Just as success follows success for the wise, desperate gamblers double their stakes only to see failure follow failure. Our failures result from deep structural weaknesses in the US Government, hence the eerie similarities between the Vietnam and Iraq Wars. 15/ Until these are corrected, we should stick with simple, high probability of success strategies – as we’ve proven likely to screw-up implementation of any requiring subtlety of conception or execution.

Option 2b – The not so bold and half-smart solution: retreat to our desert bases

Stratfor has long recommended that we abandon Iraq’s urban areas (returning only to bomb them as needed) and relocate our forces into massive desert bases. From these we can achieve what they see as our original and primary goal of the invasion: secure bases from which to project military power throughout the Middle East.

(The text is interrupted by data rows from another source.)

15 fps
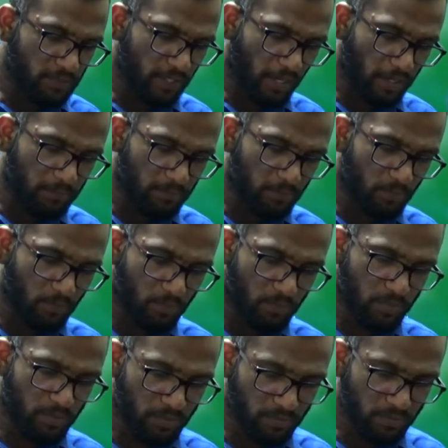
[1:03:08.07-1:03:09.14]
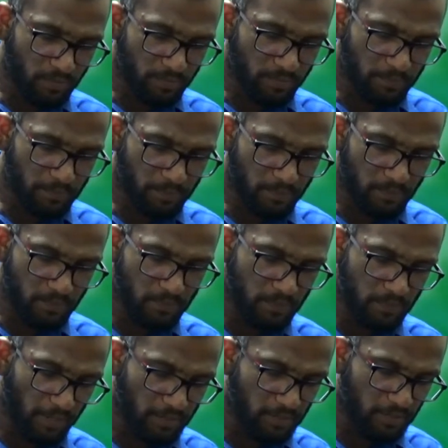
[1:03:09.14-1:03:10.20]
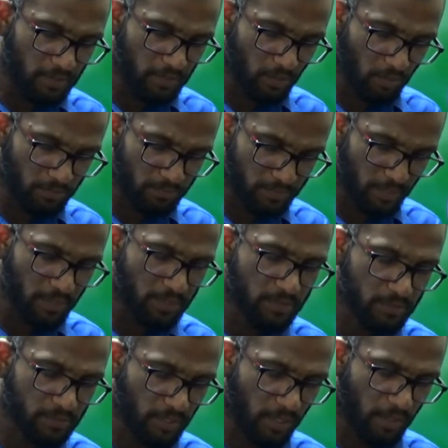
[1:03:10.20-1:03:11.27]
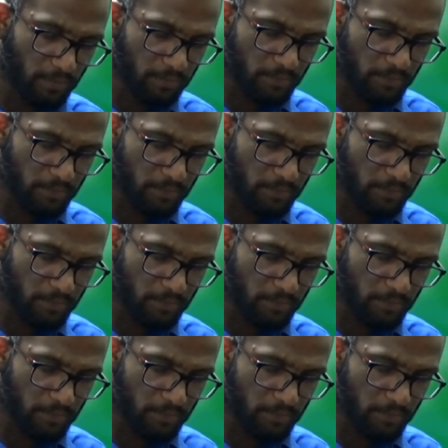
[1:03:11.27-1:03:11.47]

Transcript: can move stationary object. Yeah.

Like the invasion itself, this seems poorly conceived, perhaps absurd. Let’s withdraw from the urban battle zones and watch the ethnic and religious groups fight to a conclusion. This might be fast or quick – who knows? The only certainty is that the winners then owe us nothing, and will likely order us out. Just like our previous plans: failure guaranteed in advance – brought to you by the best and the brightest of the American governing class.

Option 3 Vietnamization

… a U.S.-backed coup may be the only alternative to endless anarchy. We've got to prepare the national military to take on the local police. And the insurgents. And the militias. And the foreign terrorists. 16/

With all of the best intentions in the world, we have fallen into a tragic error. We have taken sides in a civil war, just as we did in Vietnam. …The only answer is to speed up the creation of reasonably competent Iraqi army and police forces. Once these minimum conditions are met, the United States should get out. We can assist the elected Iraqi government in foiling particularly dangerous future insurgent attacks by the use of air power or Special Forces operating from bases outside the country. But we should not uphold any government that must depend on our military power for an indeterminate period to survive. 17/

Unfortunately, there is no longer an Iraqi polity, no political structure holding the allegiance of Iraq army and police. There are only regional, ethnic, and/or religious leaders.

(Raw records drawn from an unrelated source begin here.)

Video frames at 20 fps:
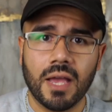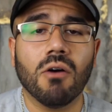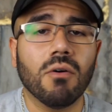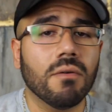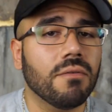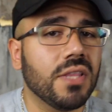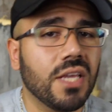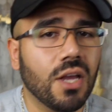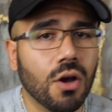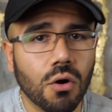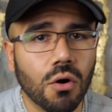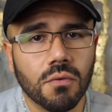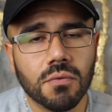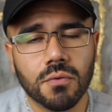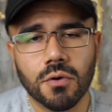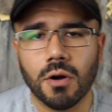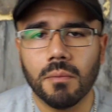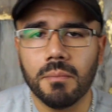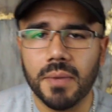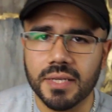However, the
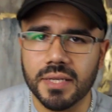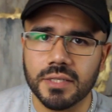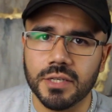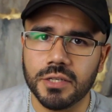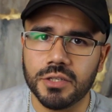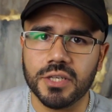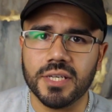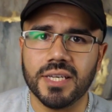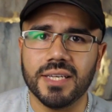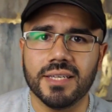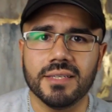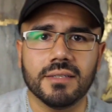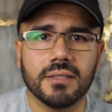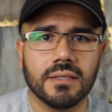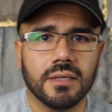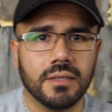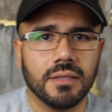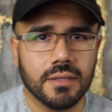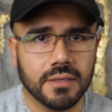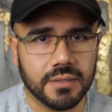overall message
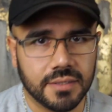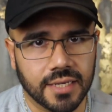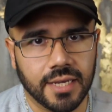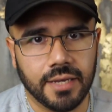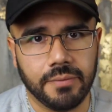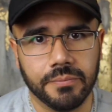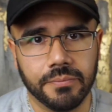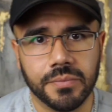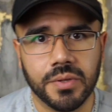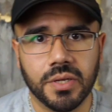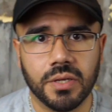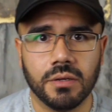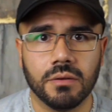is the same.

The Green Zone placeholders pretending to be a government are mostly either representatives of these groups or colonial satraps. We pretend that there is an Iraqi government so that we have something through which to implement our policies. But it does not control territory, levy and collect taxes, or control its borders, or command troops – the key attributes of a government. 18/19/

I am now prime minister and overall commander of the armed forces yet I cannot move a single company without Coalition approval… Nuri al-Maliki, Prime Minister of Iraq 20/

The US can give al-Maliki air power, but not what he most needs: legitimacy in the eyes of the Iraq people.

There may no longer even be either an Iraq State or Nation, just a brightly colored space on our maps. The failure of the Iraq Study Group to realize this dooms their recommendations to irrelevance.

Reassembling its shards is a task for Iraq’s people; doing so is beyond our power and ability. Hoping for Iraq to reappear is a dream, not a strategy.

Something else is taking form in the area formerly known as Iraq. The major force impeding its development appears to be the US military. For more on this see:

  • Tomgram: Schwartz on How More Produces Less in Iraq

  • Anatomy of a Civil War: Iraq’s descent into chaos by Nir Rosen

A common element of plans for victory: a false vision of the light at the end of the tunnel

  • Two to six months: expected duration of the Rolling Thunder bombing program, after which North Vietnam would yield and negotiate. It ran from February 1965 until October 1968.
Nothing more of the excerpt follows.